[Description of the task]:
The full listing, excluding its pictures, should be printed exactly as it stands.

[Dataset content]:

▼▼▼

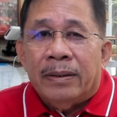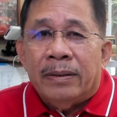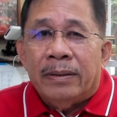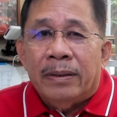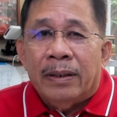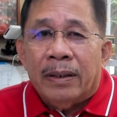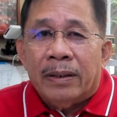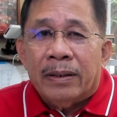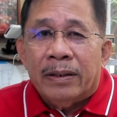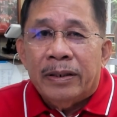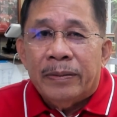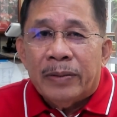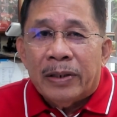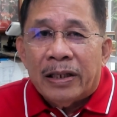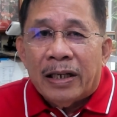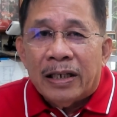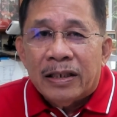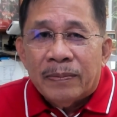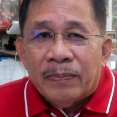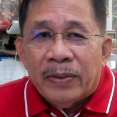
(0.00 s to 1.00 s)
The
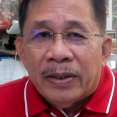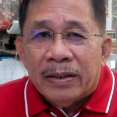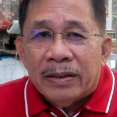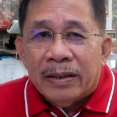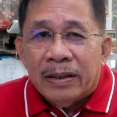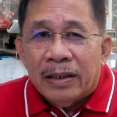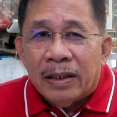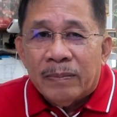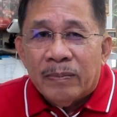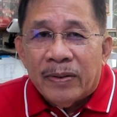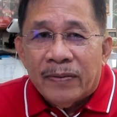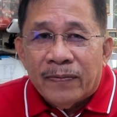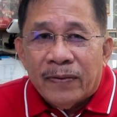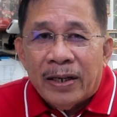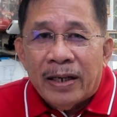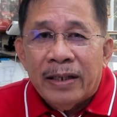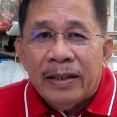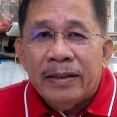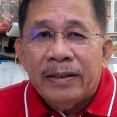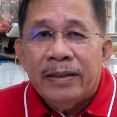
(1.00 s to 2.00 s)
criminal aspect cannot be
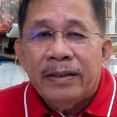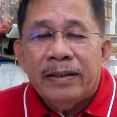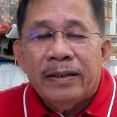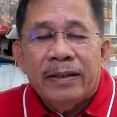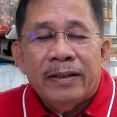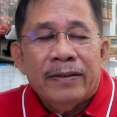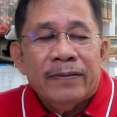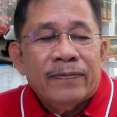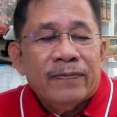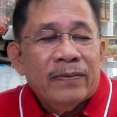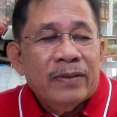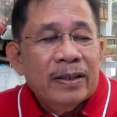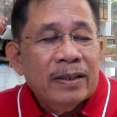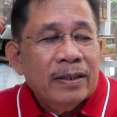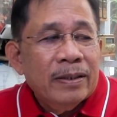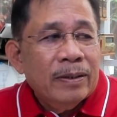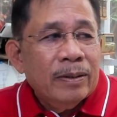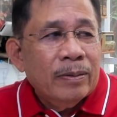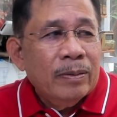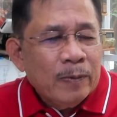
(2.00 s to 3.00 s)
filed if
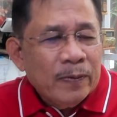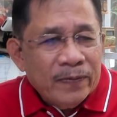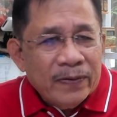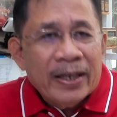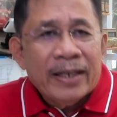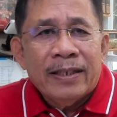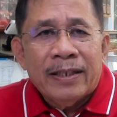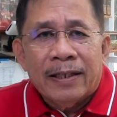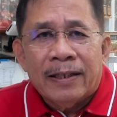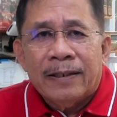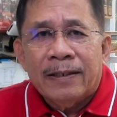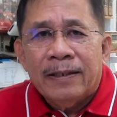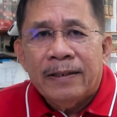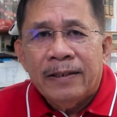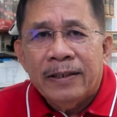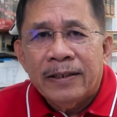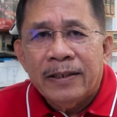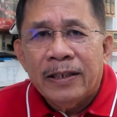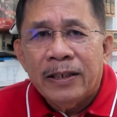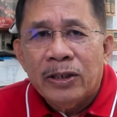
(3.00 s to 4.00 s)
the final
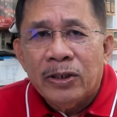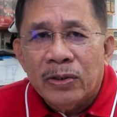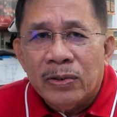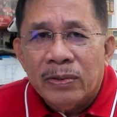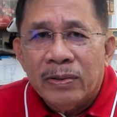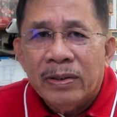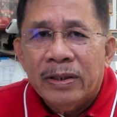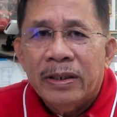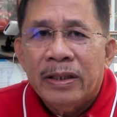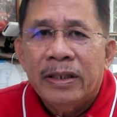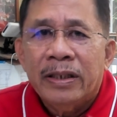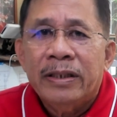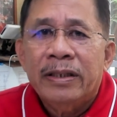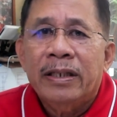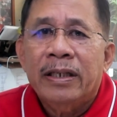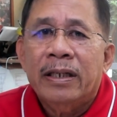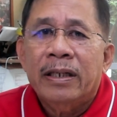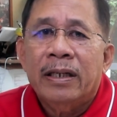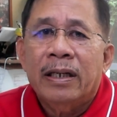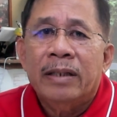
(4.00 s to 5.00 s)
decision in
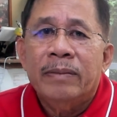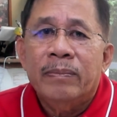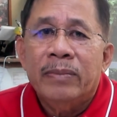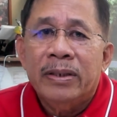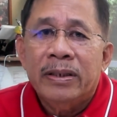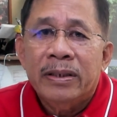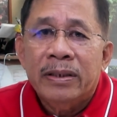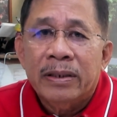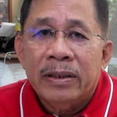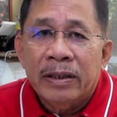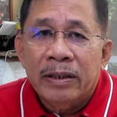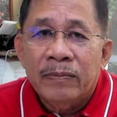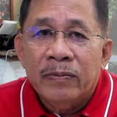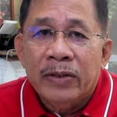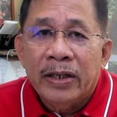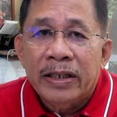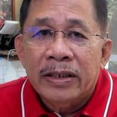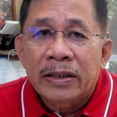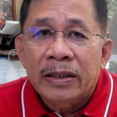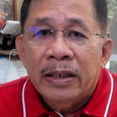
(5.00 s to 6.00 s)
the administrative
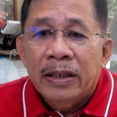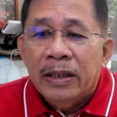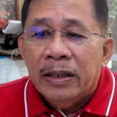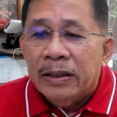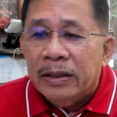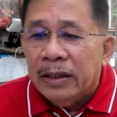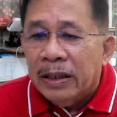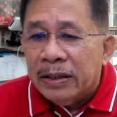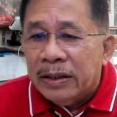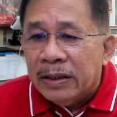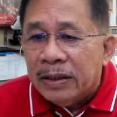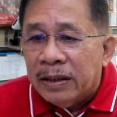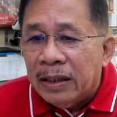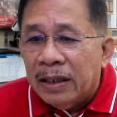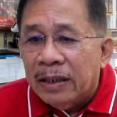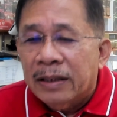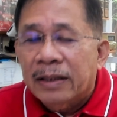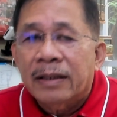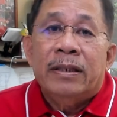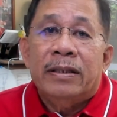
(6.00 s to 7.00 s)
case does
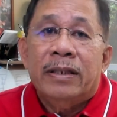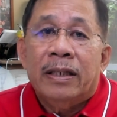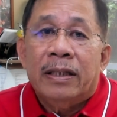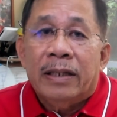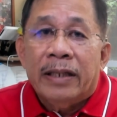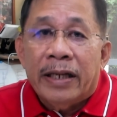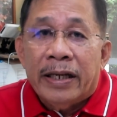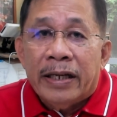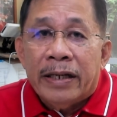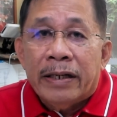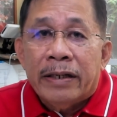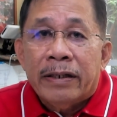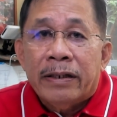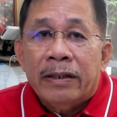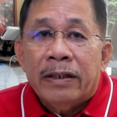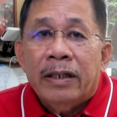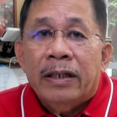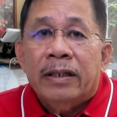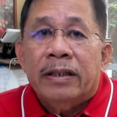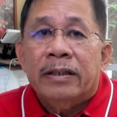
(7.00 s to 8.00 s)
not
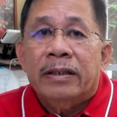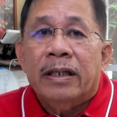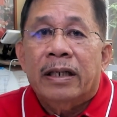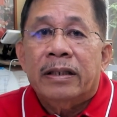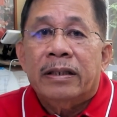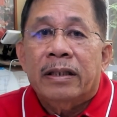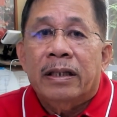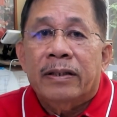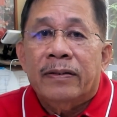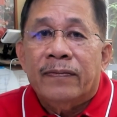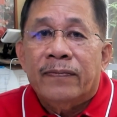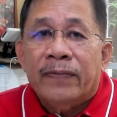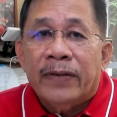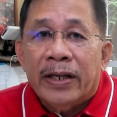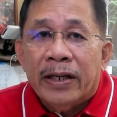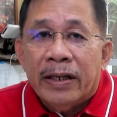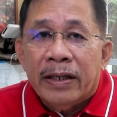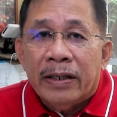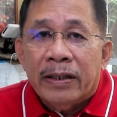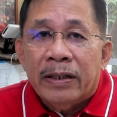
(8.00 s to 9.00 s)
declare that
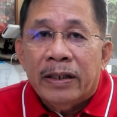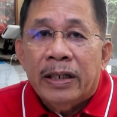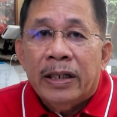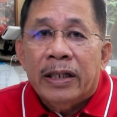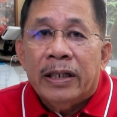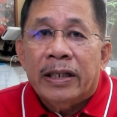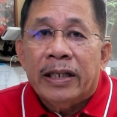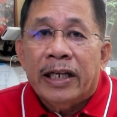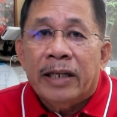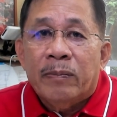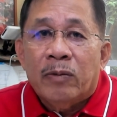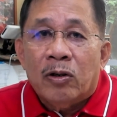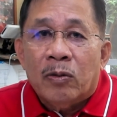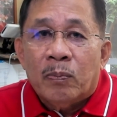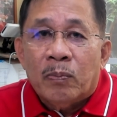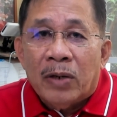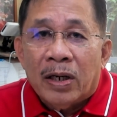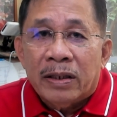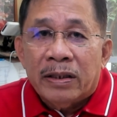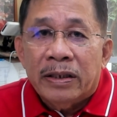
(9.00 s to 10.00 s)
unfair labor
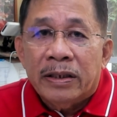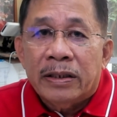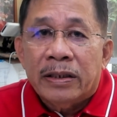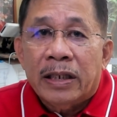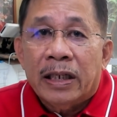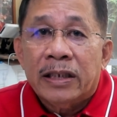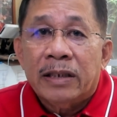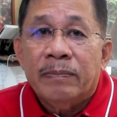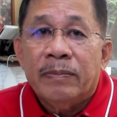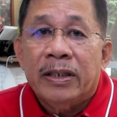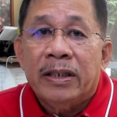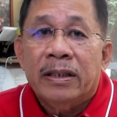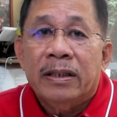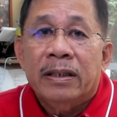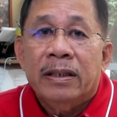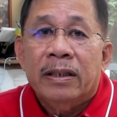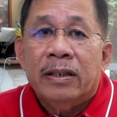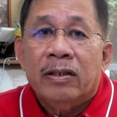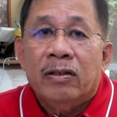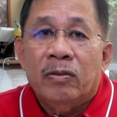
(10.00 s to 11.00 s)
practice has been
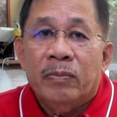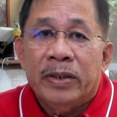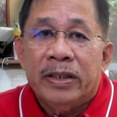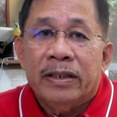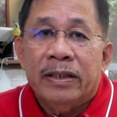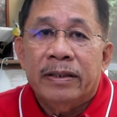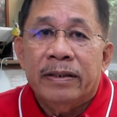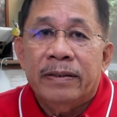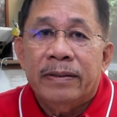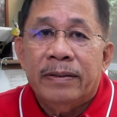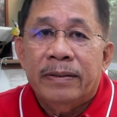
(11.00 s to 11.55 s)
committed.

▲▲▲

[Written reply]:
(0.00 s to 1.00 s)
The
(1.00 s to 2.00 s)
criminal aspect cannot be
(2.00 s to 3.00 s)
filed if
(3.00 s to 4.00 s)
the final
(4.00 s to 5.00 s)
decision in
(5.00 s to 6.00 s)
the administrative
(6.00 s to 7.00 s)
case does
(7.00 s to 8.00 s)
not
(8.00 s to 9.00 s)
declare that
(9.00 s to 10.00 s)
unfair labor
(10.00 s to 11.00 s)
practice has been
(11.00 s to 11.55 s)
committed.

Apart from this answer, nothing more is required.